MPO terminates contract with indicted transload facility operator

/wp-content/uploads/2022/11/BR_web_311x311.jpeg

The Des Moines Metropolitan Area Planning Organization’s executive committee on Friday voted to terminate its contract with the owner of a Nebraska company that had been selected to operate a planned rail-truck transload facility east of downtown. 

The seven-person executive committee voted unanimously to exercise a termination clause in its agreement with Steve Braithwaite, who on Aug. 23 was indicted by a grand jury on 22 counts related to a 2015 explosion at his railcar cleaning operation in Omaha that killed two workers.  

The move is a further setback for the delayed transloading facility, which would offer shippers access to three major railroads — BNSF Railway Co., Norfolk Southern Railway and Union Pacific Railway — as well as the regional Iowa Interstate Railroad. Braithwaite was selected by the MPO in 2016 to operate the facility as Des Moines Transloading LLC.

In an emailed statement, the MPO said that the organization, together with the city of Des Moines and the Greater Des Moines Partnership, remains committed to the project and is taking necessary steps to ensure the project remains on a sustainable track toward development.

“This project is too important not to get it right,” said Todd Ashby, the MPO’s executive director. “We are disturbed and deeply disappointed by the recent developments, and we regret that corrective measures will delay the opening of a transload facility to serve Greater Des Moines and Iowa.”  

The indictments against Braithwaite and one of his companies caused the MPO to lose confidence in Braithwaite, the MPO said in its statement. “While we respect the due process of law and recognize that Braithwaite is innocent of wrongdoing until proven guilty, the recent indictments, in the exercise of prudence, require that the path to getting the project back on track be re-evaluated,” the MPO said in its release.

Braithwaite was selected by the MPO and the city of Des Moines in 2016 through a bid process to operate the transload facility as Des Moines Transloading. Braithwaite operates a similar transloading operation in Omaha. In December 2017 he purchased a 12-acre tract of land from the city of Des Moines for the planned facility. 

In late July before the indictments were issued, officials with the city and the MPO said they were satisfied that Braithwaite adequately addressed concerns raised by a Des Moines firm that had competed with Braithwaite for the transload facility contract. 

The contract with Braithwaite allowed for the MPO to terminate its agreement with him with 10 days’ notice, which the MPO did on Friday following passage of the resolution. 

The termination of the operator agreement may not derail funding for the project, officials said. 
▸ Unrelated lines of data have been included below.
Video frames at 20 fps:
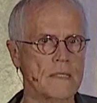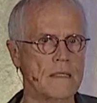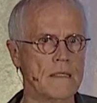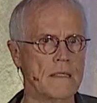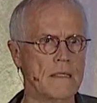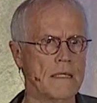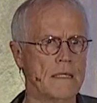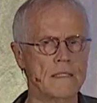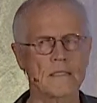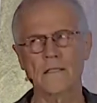
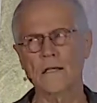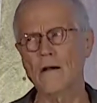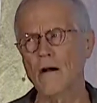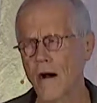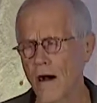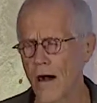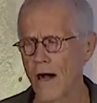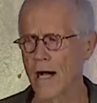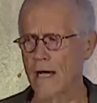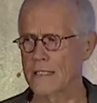that it's a
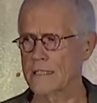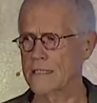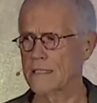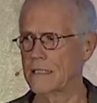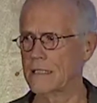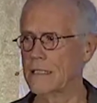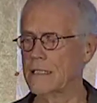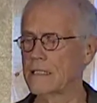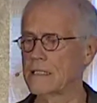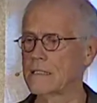
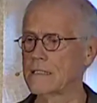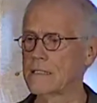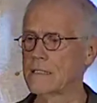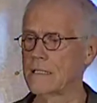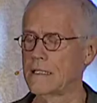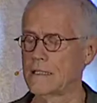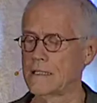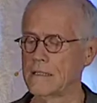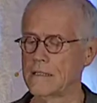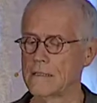cost
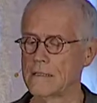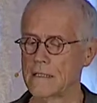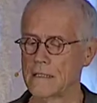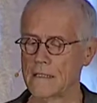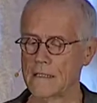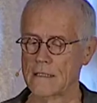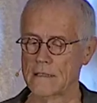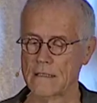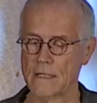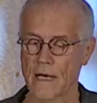is, is
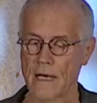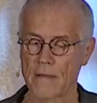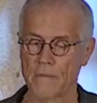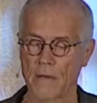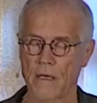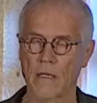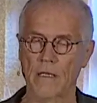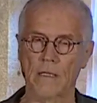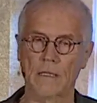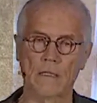uh,
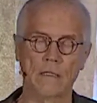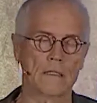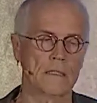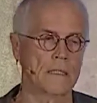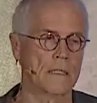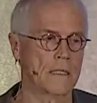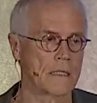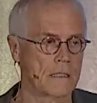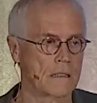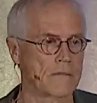
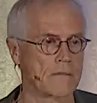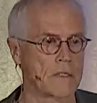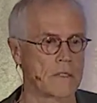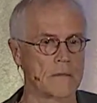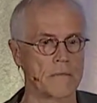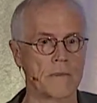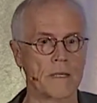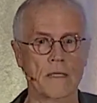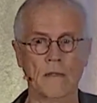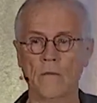diabolically
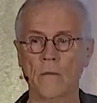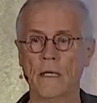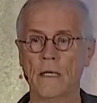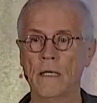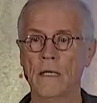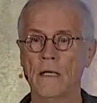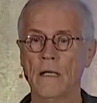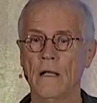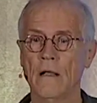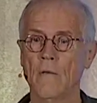ignorant. By the
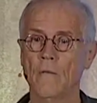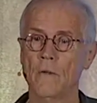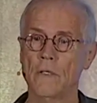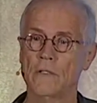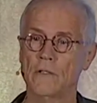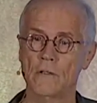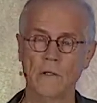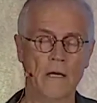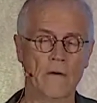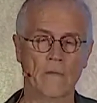way, we
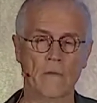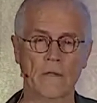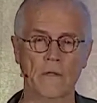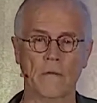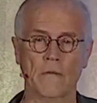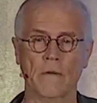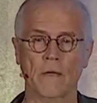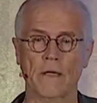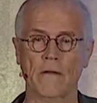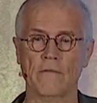do have one
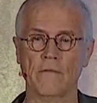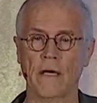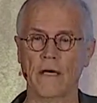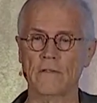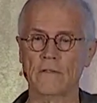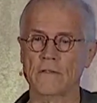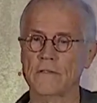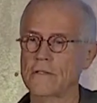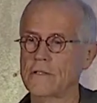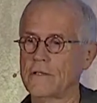of my
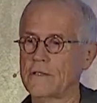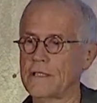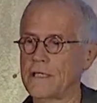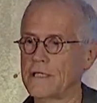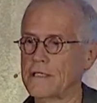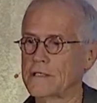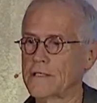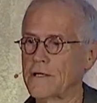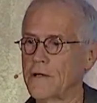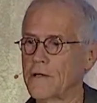advisors here,
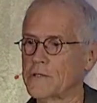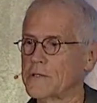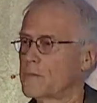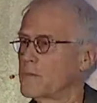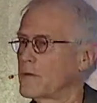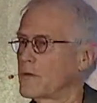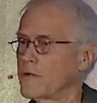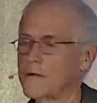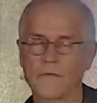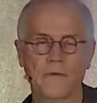Dennis
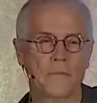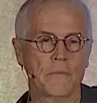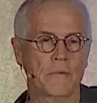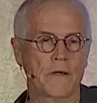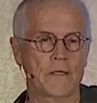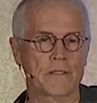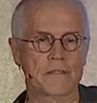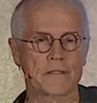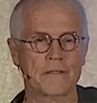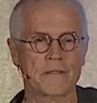Carlberg from
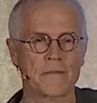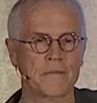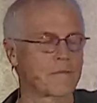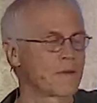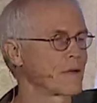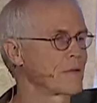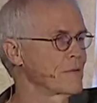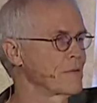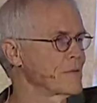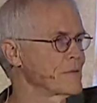Boston.
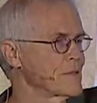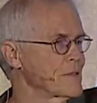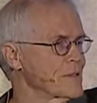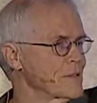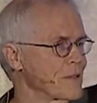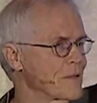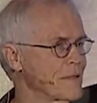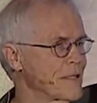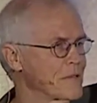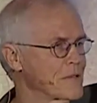I
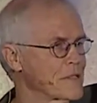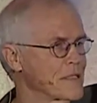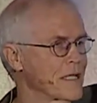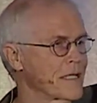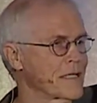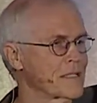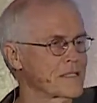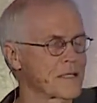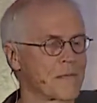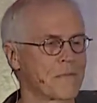just, there's
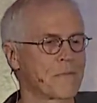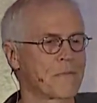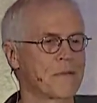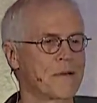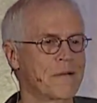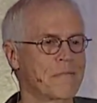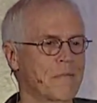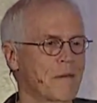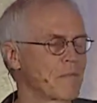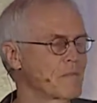Dennis. I'm,
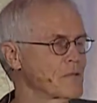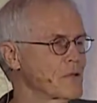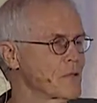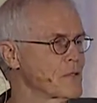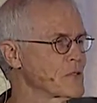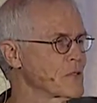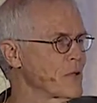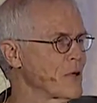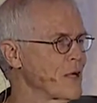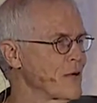I'm so
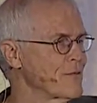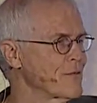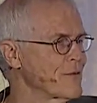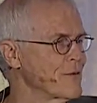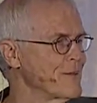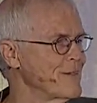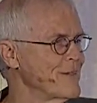sorry. For,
The MPO had secured a $1.7 million Rail Revolving Loan Fund grant from the Iowa Department of Transportation for the project. MPO spokesman Gunnar Olson said in an email this morning that the MPO is in discussion with the Iowa DOT about the ongoing availability of those loan funds. 

The MPO has also applied for federal funding for the project. Because the MPO would be the recipient of the BUILD discretionary grant, Friday’s action by the executive committee “did nothing that would change the MPO’s ability to use these funds, if awarded, for the transload facility,” he said. 

The proposed transload facility, planned on the site of a former auto salvage yard just north of Martin Luther King Jr. Parkway between East 14th and 15th streets, was supposed to begin operation in the fall of 2015, following an extensive feasibility study conducted by the Des Moines Area Metropolitan Planning Organization. 

The MPO executive committee, currently chaired by West Des Moines Mayor Steve Gaer, includes the following members: Joe Gatto, City of Des Moines; Gary Lorenz, City of Ankeny; Angela Connolly, Polk County; Ted Weaver, City of Clive; Stephanie Riva, City of Norwalk; Tom Armstrong, City of Grimes.